The Rhythm and Its Purpose

Divine pedagogy through alternation: Al-Ghazali’s insight in the Ihya’: Allah alternates qabd and bast in the believer’s heart not arbitrarily but as a spiritual pedagogy — each state serves the purification of the other. In bast, the heart risks subtle pride (‘ujb) about its spiritual sweetness; qabd strips away this pride. In qabd, the heart risks despair; bast arrives as a divine mercy that restores hope. The alternation teaches the heart that neither the sweetness (bast) nor the dryness (qabd) is permanent — only Allah is permanent.

Qabd and the patience test: The greatest test of the spiritual traveler’s steadfastness is maintaining the discipline of worship (prayer, dhikr, majalis attendance) through qabd — when nothing feels sweet, nothing feels near. The spiritually mature continue their practice regardless of the felt-state; the spiritually immature slack their practice when the sweetness is absent. The hadith: ‘The best deed is the most consistent, even if small.’ (Bukhari) — implicitly a teaching about maintaining practice through qabd.
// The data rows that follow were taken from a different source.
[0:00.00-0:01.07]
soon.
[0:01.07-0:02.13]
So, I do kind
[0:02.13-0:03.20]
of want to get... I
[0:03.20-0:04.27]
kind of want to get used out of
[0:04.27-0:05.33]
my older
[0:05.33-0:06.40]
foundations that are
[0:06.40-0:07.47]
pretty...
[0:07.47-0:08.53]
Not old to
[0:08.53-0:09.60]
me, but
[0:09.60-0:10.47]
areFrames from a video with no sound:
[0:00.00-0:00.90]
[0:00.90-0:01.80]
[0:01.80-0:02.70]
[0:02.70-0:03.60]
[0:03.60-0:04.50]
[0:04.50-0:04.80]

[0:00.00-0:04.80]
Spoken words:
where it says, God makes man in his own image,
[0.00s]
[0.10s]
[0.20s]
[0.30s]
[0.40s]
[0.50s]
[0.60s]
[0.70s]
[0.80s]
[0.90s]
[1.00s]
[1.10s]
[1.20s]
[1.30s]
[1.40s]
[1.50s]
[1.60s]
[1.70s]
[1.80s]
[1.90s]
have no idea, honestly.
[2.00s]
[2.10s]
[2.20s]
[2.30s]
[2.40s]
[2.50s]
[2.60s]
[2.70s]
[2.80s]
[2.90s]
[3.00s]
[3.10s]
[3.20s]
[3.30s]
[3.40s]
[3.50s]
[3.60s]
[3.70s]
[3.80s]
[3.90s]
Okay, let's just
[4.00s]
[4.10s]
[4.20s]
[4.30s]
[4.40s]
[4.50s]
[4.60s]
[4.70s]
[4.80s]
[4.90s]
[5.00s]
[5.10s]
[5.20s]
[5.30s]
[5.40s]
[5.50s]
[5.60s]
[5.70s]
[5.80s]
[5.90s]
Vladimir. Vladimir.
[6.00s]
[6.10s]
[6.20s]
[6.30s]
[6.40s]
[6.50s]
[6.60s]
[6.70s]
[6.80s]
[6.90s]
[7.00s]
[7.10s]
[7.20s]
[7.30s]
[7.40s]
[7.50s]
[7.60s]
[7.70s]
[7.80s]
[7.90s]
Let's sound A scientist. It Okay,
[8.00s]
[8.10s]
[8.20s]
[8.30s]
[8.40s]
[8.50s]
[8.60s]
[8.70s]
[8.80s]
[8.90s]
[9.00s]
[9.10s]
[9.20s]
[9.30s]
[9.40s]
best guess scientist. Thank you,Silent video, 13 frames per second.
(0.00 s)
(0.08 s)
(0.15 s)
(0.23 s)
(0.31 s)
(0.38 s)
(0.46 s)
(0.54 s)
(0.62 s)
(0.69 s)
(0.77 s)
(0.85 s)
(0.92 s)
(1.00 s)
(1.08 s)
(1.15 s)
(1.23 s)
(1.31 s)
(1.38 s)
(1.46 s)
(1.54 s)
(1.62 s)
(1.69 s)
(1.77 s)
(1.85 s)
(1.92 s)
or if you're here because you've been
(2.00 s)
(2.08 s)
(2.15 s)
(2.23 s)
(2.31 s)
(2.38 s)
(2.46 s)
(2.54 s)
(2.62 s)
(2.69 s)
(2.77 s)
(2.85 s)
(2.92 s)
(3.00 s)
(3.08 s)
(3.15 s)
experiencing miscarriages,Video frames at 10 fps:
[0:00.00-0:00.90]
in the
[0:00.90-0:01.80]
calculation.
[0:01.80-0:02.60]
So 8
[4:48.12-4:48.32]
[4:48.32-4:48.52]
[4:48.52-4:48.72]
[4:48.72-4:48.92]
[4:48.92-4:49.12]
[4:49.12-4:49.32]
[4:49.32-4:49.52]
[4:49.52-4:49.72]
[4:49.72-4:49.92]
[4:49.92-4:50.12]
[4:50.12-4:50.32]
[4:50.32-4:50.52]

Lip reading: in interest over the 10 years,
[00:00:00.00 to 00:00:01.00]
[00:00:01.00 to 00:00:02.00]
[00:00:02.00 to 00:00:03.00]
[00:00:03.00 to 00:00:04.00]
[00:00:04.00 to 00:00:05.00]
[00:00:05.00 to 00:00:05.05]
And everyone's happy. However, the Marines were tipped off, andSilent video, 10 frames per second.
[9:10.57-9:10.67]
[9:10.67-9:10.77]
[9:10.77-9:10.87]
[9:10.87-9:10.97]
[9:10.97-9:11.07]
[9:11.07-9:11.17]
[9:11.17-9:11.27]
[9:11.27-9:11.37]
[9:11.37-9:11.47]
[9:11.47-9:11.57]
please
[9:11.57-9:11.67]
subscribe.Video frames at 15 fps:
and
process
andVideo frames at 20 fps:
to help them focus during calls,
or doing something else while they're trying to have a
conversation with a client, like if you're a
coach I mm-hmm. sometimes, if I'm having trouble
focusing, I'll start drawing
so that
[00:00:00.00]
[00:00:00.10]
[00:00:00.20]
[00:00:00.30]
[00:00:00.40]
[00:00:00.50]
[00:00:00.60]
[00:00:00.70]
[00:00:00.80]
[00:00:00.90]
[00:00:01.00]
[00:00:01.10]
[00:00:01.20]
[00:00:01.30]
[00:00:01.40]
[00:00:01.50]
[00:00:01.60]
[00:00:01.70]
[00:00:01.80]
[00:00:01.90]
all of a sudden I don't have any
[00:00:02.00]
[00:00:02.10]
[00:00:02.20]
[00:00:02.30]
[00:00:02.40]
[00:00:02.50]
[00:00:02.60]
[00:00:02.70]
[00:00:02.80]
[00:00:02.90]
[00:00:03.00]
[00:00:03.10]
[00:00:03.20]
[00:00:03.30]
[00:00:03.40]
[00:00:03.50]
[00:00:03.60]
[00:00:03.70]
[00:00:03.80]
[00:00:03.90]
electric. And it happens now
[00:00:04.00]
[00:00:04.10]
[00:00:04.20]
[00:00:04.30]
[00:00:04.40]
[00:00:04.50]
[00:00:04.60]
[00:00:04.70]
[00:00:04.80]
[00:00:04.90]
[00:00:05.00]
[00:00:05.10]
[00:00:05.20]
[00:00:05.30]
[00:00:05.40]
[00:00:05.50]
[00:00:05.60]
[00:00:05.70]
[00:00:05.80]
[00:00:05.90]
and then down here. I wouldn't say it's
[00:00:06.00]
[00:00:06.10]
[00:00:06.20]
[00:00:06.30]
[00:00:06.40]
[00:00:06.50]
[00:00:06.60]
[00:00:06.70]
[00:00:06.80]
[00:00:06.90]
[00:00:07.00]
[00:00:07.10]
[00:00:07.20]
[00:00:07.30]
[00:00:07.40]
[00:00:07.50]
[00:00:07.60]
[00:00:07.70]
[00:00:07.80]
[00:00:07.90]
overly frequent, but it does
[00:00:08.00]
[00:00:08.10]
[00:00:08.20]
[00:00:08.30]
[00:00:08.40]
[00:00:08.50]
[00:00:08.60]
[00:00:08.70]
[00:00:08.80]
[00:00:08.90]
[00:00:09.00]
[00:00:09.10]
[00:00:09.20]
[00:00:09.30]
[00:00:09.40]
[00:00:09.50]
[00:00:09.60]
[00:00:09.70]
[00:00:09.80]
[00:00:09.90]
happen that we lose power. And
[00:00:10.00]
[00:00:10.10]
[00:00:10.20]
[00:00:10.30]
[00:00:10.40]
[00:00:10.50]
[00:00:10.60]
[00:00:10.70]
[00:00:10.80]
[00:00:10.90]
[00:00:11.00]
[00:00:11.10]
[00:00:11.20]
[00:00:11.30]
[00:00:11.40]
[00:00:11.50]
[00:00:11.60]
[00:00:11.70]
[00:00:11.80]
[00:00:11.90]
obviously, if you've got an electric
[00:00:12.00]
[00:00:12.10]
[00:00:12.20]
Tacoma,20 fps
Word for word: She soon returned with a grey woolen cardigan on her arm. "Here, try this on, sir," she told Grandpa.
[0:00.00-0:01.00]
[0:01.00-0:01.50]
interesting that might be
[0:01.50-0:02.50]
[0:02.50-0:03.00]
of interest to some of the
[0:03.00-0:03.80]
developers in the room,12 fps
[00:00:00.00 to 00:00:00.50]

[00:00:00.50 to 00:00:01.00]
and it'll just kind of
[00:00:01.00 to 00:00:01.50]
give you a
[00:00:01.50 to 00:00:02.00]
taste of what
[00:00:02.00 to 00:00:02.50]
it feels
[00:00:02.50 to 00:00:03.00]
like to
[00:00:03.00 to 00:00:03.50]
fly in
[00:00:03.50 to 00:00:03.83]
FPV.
See also: Al Bast, Muraqaba, Tasawwuf, Al Suluk, Dhikr, Al Khawf, Al Raja


Qabd in the Covenant Life

Dryness and walayah faithfulness: In Ismaili community life, periods of apparent spiritual dryness (qabd) test whether the mumin’s walayah is based on felt-sweetness or on genuine covenant commitment. The mumin who attends majalis only when they feel spiritually alive and stops when they feel dry has a conditional walayah — dependent on the bast state. The mumin who maintains covenant obligations through the qabd as faithfully as through the bast has internalized walayah as a permanent covenant rather than a felt experience.